[Records drawn from a dataset]
·····

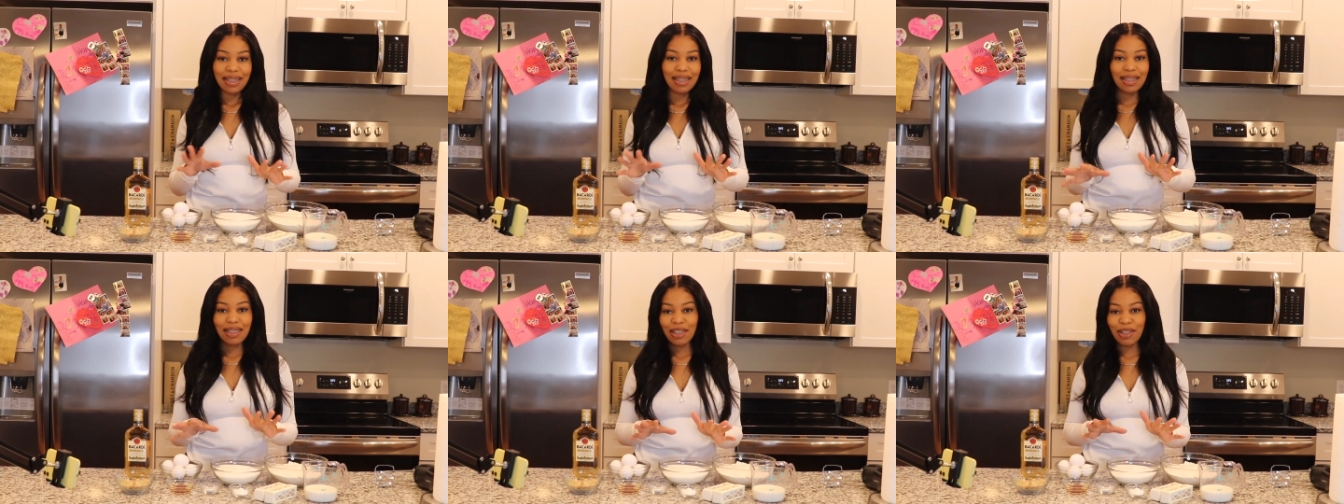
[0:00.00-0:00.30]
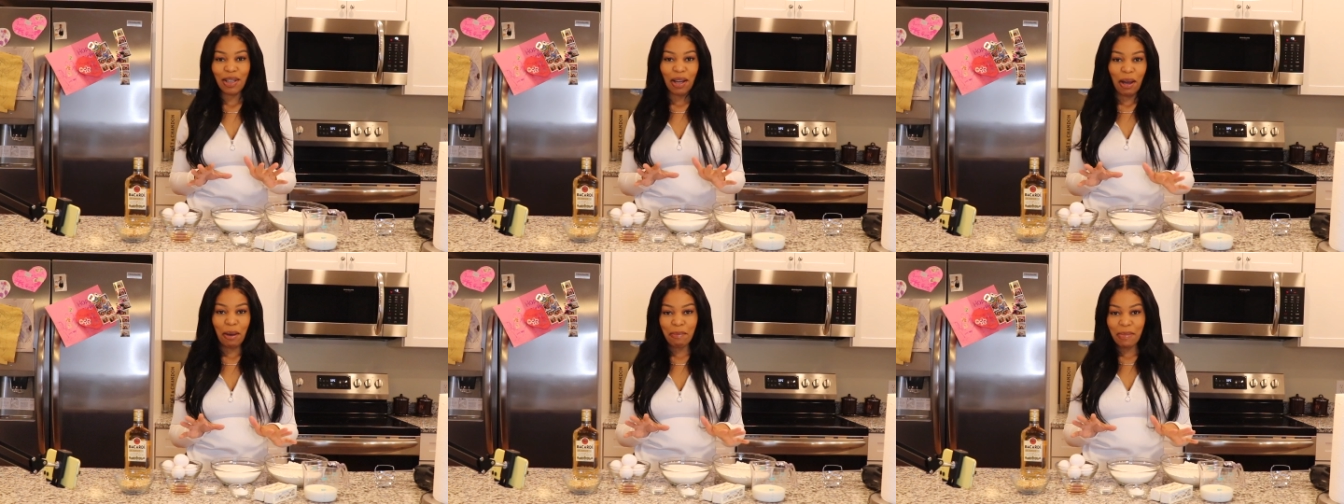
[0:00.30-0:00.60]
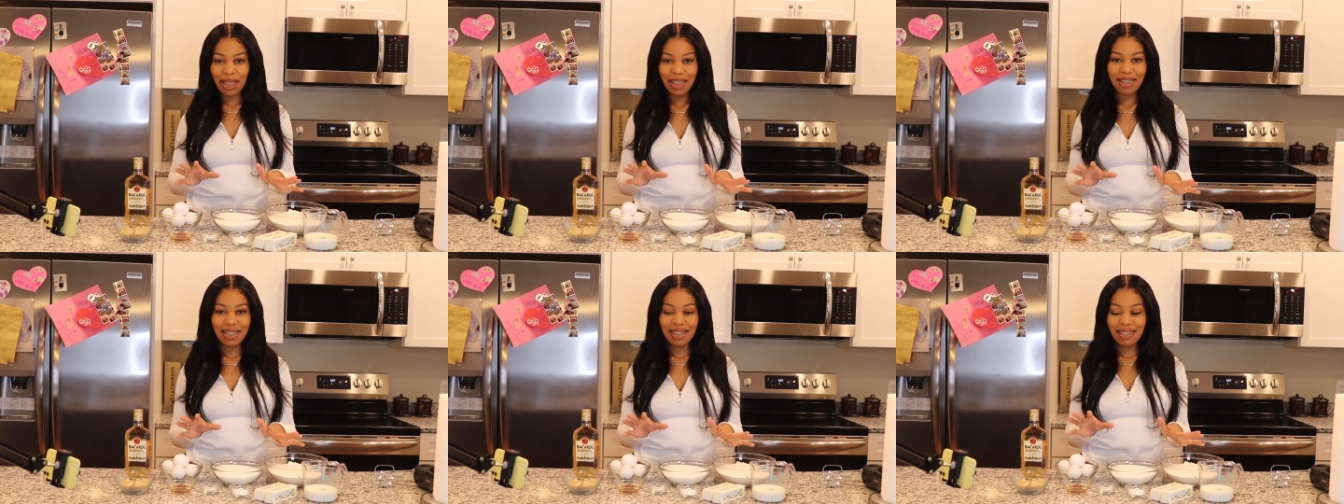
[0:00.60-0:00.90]
start
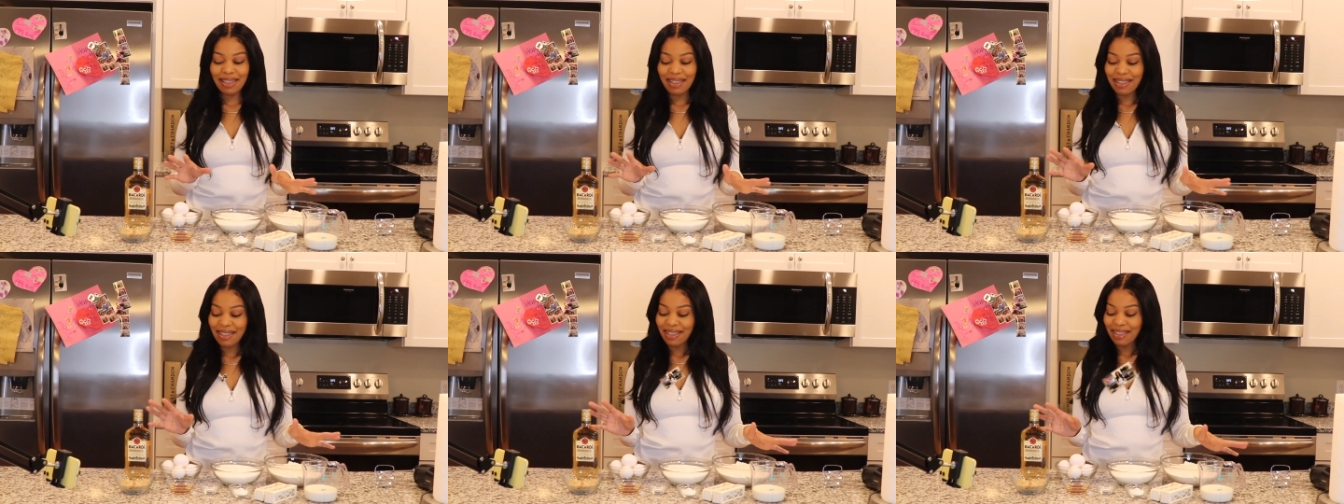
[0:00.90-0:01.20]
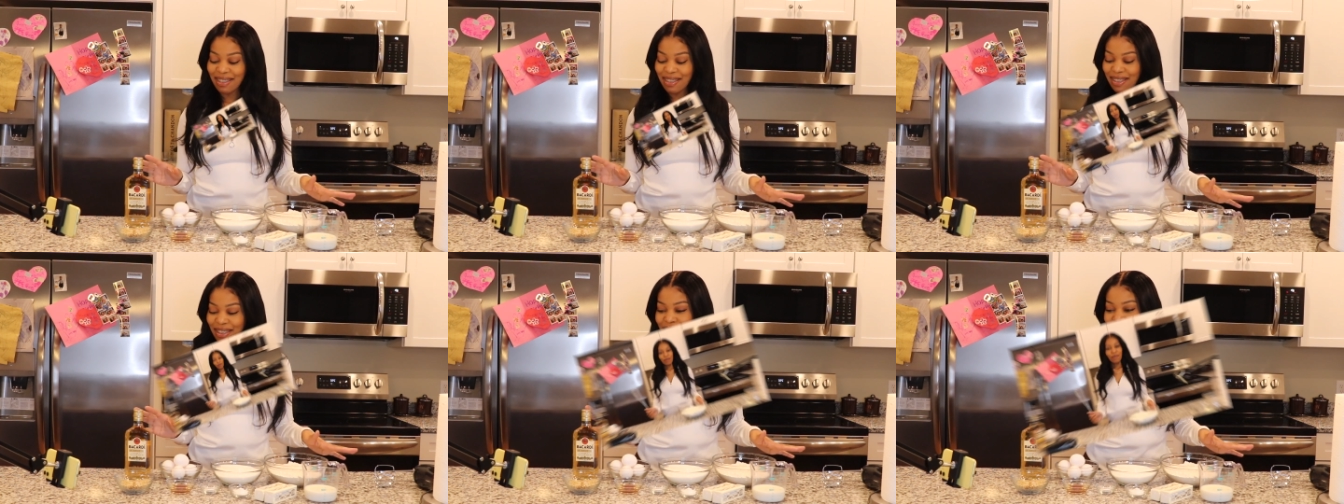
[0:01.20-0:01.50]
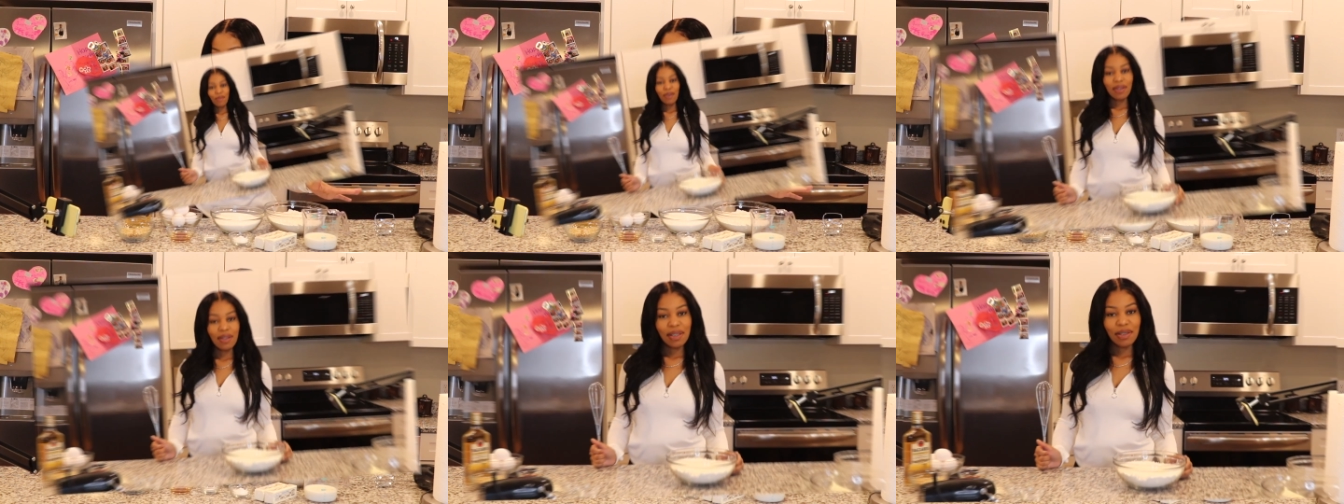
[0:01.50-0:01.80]
mixing. Okay, so
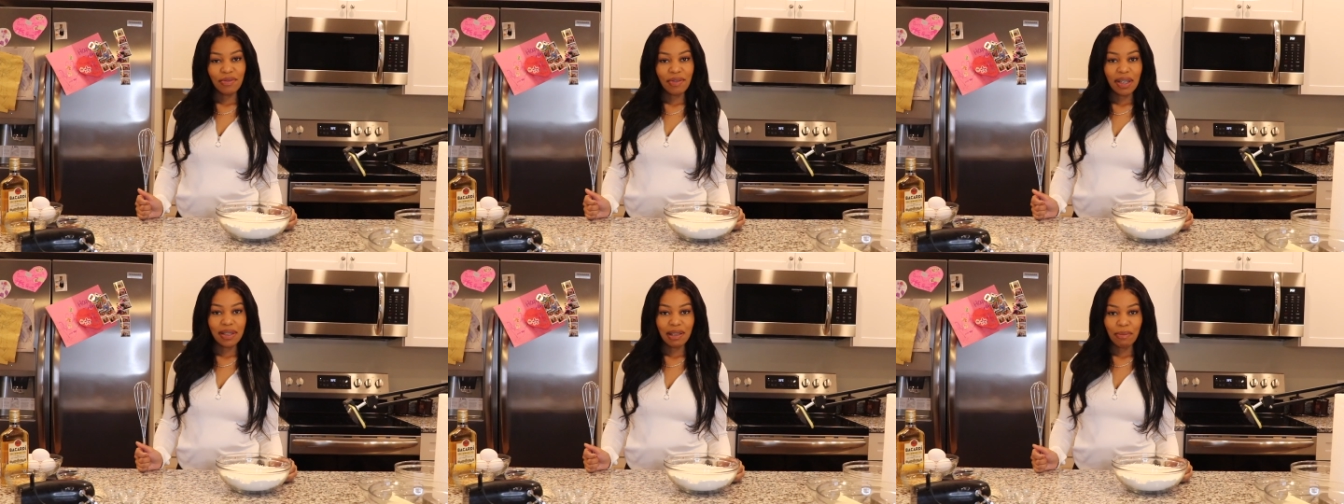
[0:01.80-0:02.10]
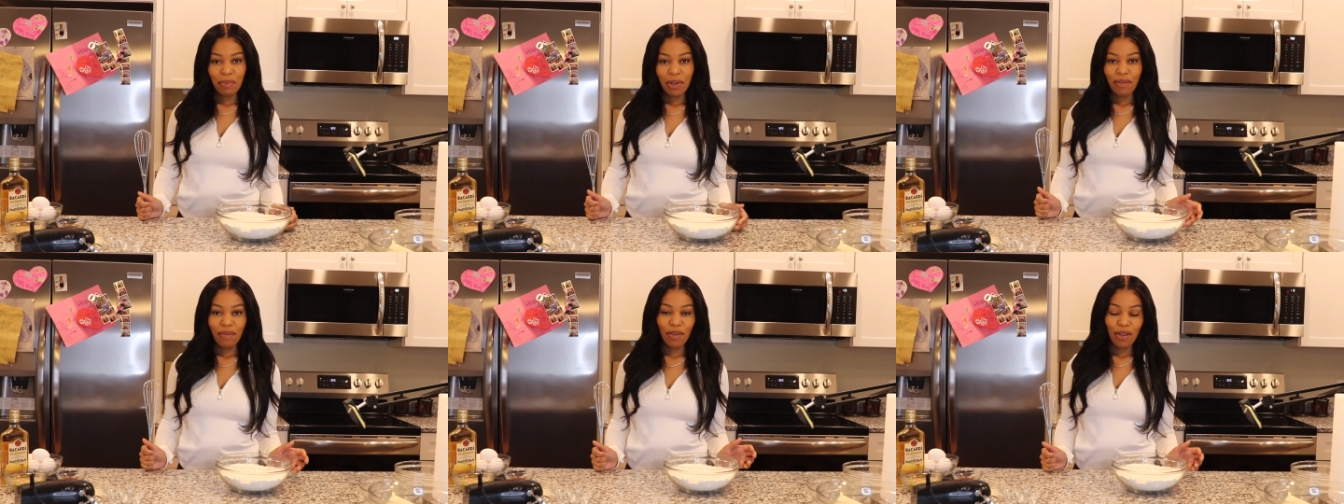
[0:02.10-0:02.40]
for this recipe,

·····

▸ **Problem description**
The range to copy runs from the line with "[0:00.90-0:01.20]" to the last line of the entries, both included; copy it exactly and leave out the pictures.

▸ **Your solution**
[0:00.90-0:01.20]
[0:01.20-0:01.50]
[0:01.50-0:01.80]
mixing. Okay, so
[0:01.80-0:02.10]
[0:02.10-0:02.40]
for this recipe,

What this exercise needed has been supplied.